Super El Niño Could Hit Key Growing Regions
An El Niño – Spanish for little boy – builds up warm water in the western Pacific and disrupts the upward flow of cold, nutrient-rich waters. This, in turn, affects fish and disrupts cyclical weather patterns.
“A potential Super El Niño highlights how exposed global food manufacturers are to climate-driven disruption across key sourcing regions and agricultural areas throughout the U.S.,” Dan Veldman, senior VP and U.S. national property manager at Sedgwick, told FI.
“The risk to [food] manufacturers is two-fold: direct physical damage from weather events such as hail, high winds, excessive rainfall, and flooding [that] affect complex manufacturing operations in vulnerable locations, as well as upstream supply chain disruption driven by variable weather patterns.”
Veldman added such events can disrupt business, “particularly when crop impacts reduce yields or create quality issues in key growing regions. In turn, this drives complex, multilayered claims, as secondary disruptions, combined with physical damage to production facilities often located near those same regions, ripple through processing and distribution networks and make it more difficult to meet customer demand.”
The last Super El Niño was a decade ago and triggered severe drought in Ethiopia and devastating wildfires in Indonesia. Globally, it is estimated the weather pattern caused tens of billions of dollars in direct losses and $3.9 trillion to $5.7 trillion in estimated economic growth in subsequent years. Agriculture losses alone were pegged at $327 million.
Ethiopia again is likely in the crosshairs, along with Sudan and South Sudan.

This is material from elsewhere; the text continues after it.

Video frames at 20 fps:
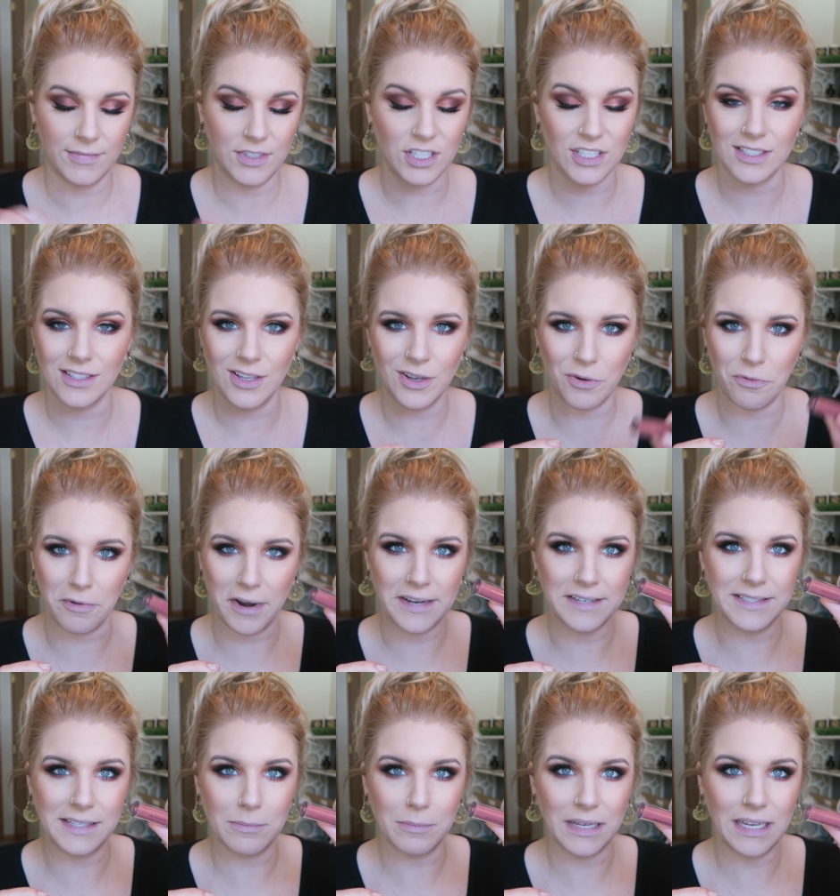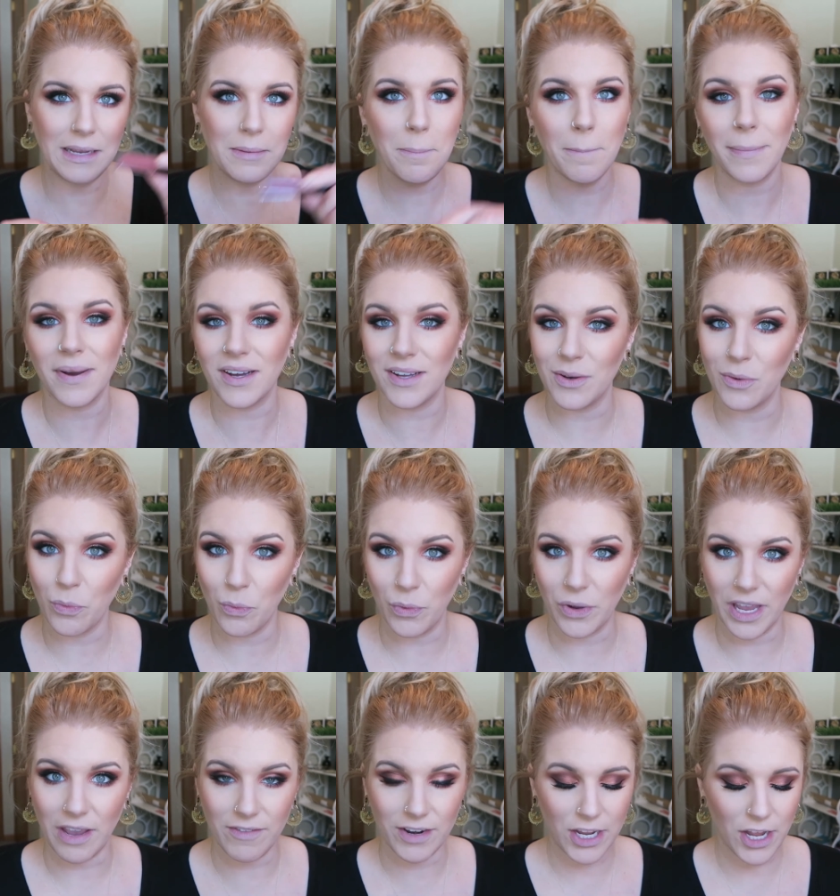Doesn't look red to me, but
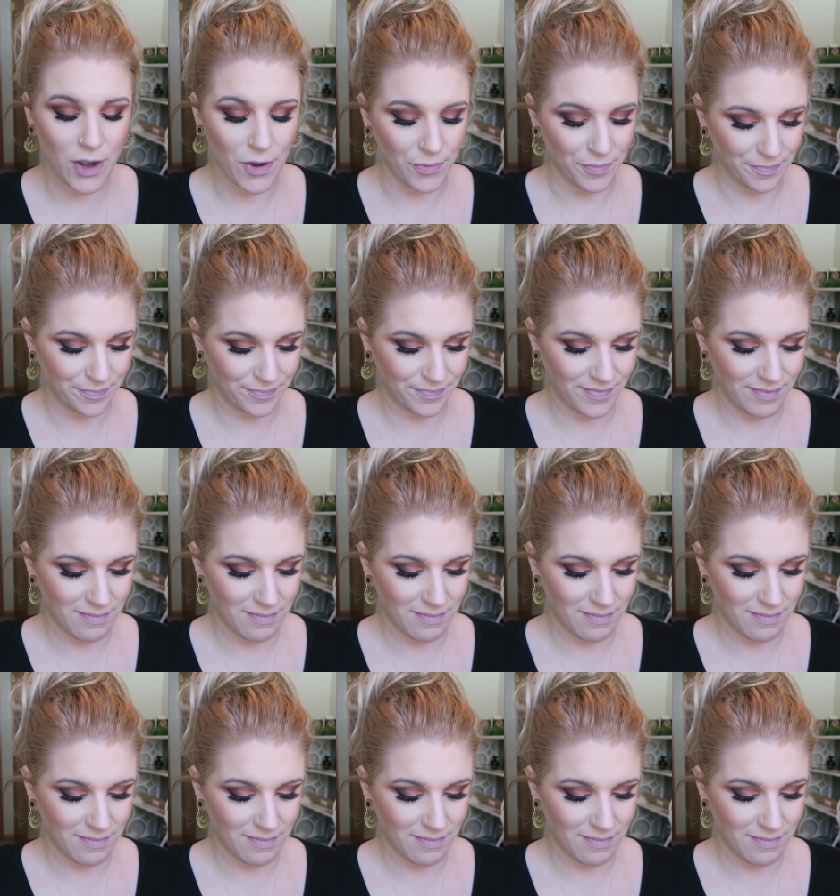we'll give it a go.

Pricing Uncertainty Builds
Matt Makens, an atmospheric scientist at Makens Weather, noted though the Super El Niño will undoubtedly affect agriculture, impacts will vary widely.
“For U.S. row crops, the risk isn’t always outright drought: It’s timing. A wet, active pattern during planting or harvest can be just as disruptive as dryness, and a Super El Niño tilts the odds toward those kinds of delays and yield variability, although that may turn into a boost for grass and forage growth for livestock producers,” Makens said.
Makens said California likely will feel the most impact.
“Increased storm activity can improve water supply in the long run, but in the short term it raises the risk of flooding, crop damage, and disruptions to high-value specialty crops,” he said.
No matter whether a regular El Niño develops or whether a more intense event will materialize, the uncertainty will affect pricing – even if U.S. output is near normal, Makens said.
Dawid Heyl, a co-portfolio manager for the global natural resources strategy at Ninety One, told CNBC the combination of a Super El Niño with the Iran war could deliver a severe blow.
“If you get two negative factors like that combining then it could really be tough going,” Heyl said.